EXERCISE INSTRUCTIONS
Could you copy every entry exactly, dropping the pictures?

MATERIAL SHOWN
*** Begin section ***

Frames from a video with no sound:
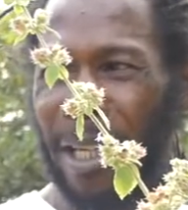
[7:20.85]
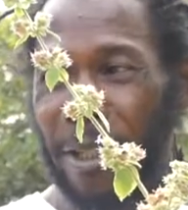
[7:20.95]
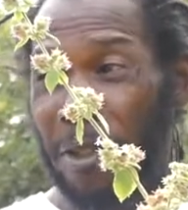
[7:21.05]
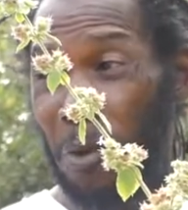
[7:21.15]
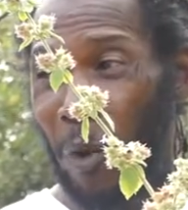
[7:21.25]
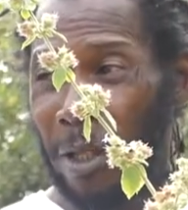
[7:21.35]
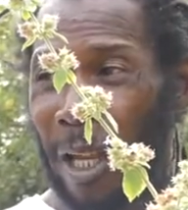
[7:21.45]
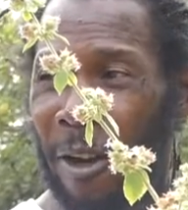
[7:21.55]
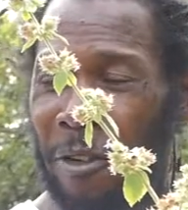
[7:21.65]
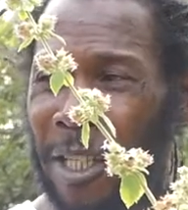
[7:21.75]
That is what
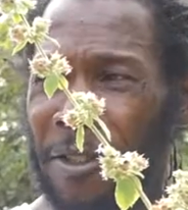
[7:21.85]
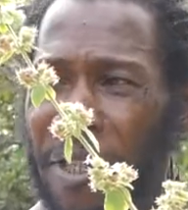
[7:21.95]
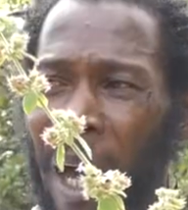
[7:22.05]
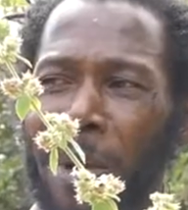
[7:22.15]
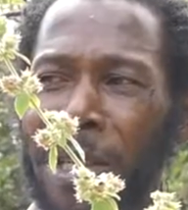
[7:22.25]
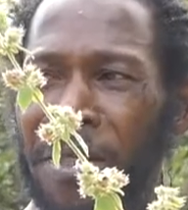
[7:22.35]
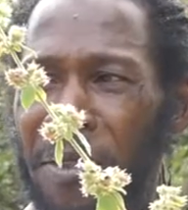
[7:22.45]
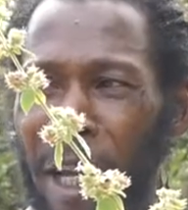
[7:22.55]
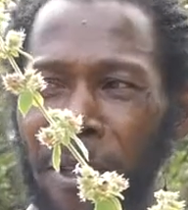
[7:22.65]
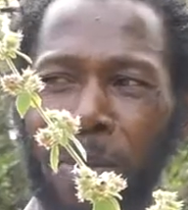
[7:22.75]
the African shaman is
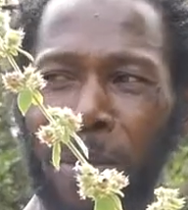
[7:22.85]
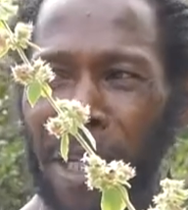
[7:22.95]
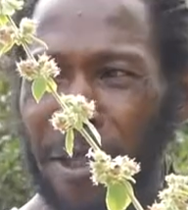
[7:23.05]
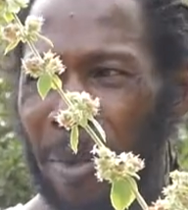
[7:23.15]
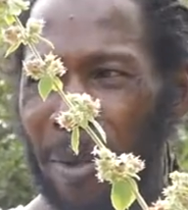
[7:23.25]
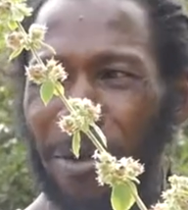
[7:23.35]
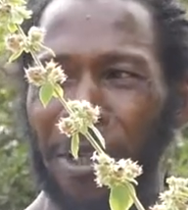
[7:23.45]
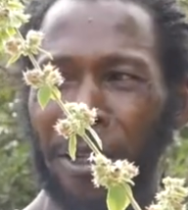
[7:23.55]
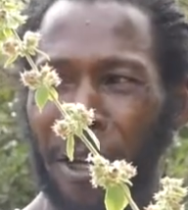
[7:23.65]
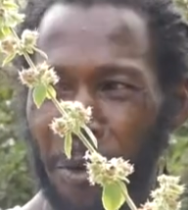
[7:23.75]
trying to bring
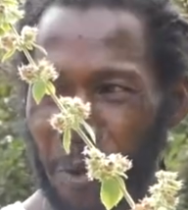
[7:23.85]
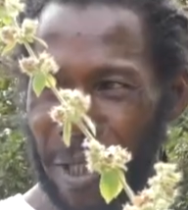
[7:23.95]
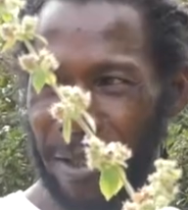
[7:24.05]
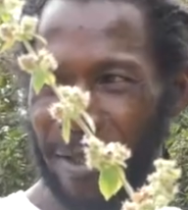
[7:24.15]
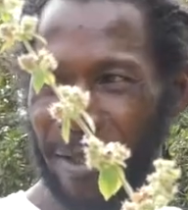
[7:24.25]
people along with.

*** End section ***

SOLVED EXERCISE
Frames from a video with no sound:
[7:20.85]
[7:20.95]
[7:21.05]
[7:21.15]
[7:21.25]
[7:21.35]
[7:21.45]
[7:21.55]
[7:21.65]
[7:21.75]
That is what
[7:21.85]
[7:21.95]
[7:22.05]
[7:22.15]
[7:22.25]
[7:22.35]
[7:22.45]
[7:22.55]
[7:22.65]
[7:22.75]
the African shaman is
[7:22.85]
[7:22.95]
[7:23.05]
[7:23.15]
[7:23.25]
[7:23.35]
[7:23.45]
[7:23.55]
[7:23.65]
[7:23.75]
trying to bring
[7:23.85]
[7:23.95]
[7:24.05]
[7:24.15]
[7:24.25]
people along with.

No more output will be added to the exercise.